Viewpoint: Ben Cohen, JNS

It’s time to get tough with Mahmoud Abbas

Posted

I believe that President [Mahmoud] Abbas is sincere about his willingness to recognize Israel and its right to exist, to recognize Israel’s legitimate security needs, to shun violence, to resolve these issues in a diplomatic fashion that meets the concerns of the people of Israel. And I think that this is a rare quality not just within the Palestinian territories, but in the Middle East generally.”

That, in case you didn’t come across it the first time, was what President Barack Obama confidently declared to Bloomberg journalist Jeffrey Goldberg on March 2. Barely two months later, State Department spokeswoman Jen Psaki uttered the following words no less than four times at a press briefing: “It’s hard to see how Israel can be expected to negotiate with a government that does not believe in its right to exist.”

The “government” Psaki referred to is the one headed by Abbas, which just announced a unity agreement between the Palestinian leader’s Fatah movement and the Islamist Hamas terror organization. Hamas, as is well known, believes that Israel has no right to exist and should therefore be violently wiped off the map.

There are any number of questions arising from this sorry episode, most obviously how the Obama Administration got Abbas so spectacularly wrong. Go back to Obama’s interview with Goldberg for confirmation that, in the president’s mind, it’s Israeli Prime Minister Benjamin Netanyahu who is risking the long-term peace of the region in favor of short-term political gains. The theme of “Israel is blocking the peace talks” will now become “Israel wrecked the peace talks.”

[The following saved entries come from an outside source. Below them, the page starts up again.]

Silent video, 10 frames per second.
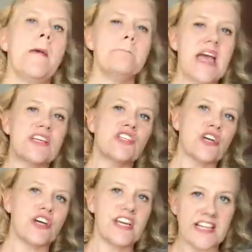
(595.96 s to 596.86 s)
Make
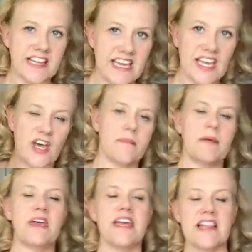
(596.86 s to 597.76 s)
sure you click on my
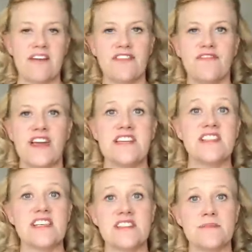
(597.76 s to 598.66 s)
big laughing face
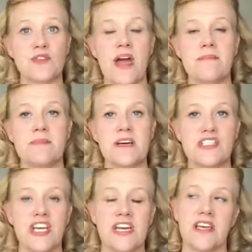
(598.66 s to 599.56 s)
to subscribe to my
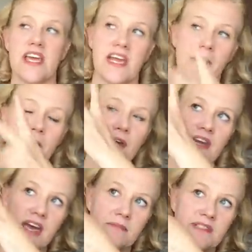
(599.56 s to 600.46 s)
channel and I'm
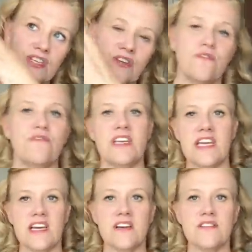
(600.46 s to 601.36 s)
putting up two
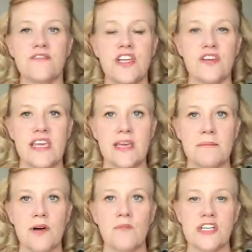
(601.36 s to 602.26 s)
videos for you to keep
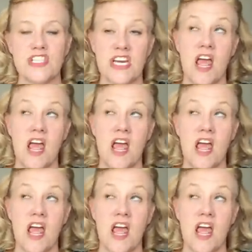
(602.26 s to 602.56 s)
on watching.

In this environment, Abbas has become adept at strategically placing obstacles on the road to peace while portraying himself as a victim of the machinations of others, particularly Israel, with more power and resources than the Palestinian Authority. One important reason he’s been able to get away with doing so is that, as Obama said, he “shuns violence.”

Abbas certainly glorifies violence, as evidenced by his embrace of Palestinian terrorists past and present, but it’s true that violence is not his preferred method. That doesn’t mean, however, that he’s committed to peace with Israel.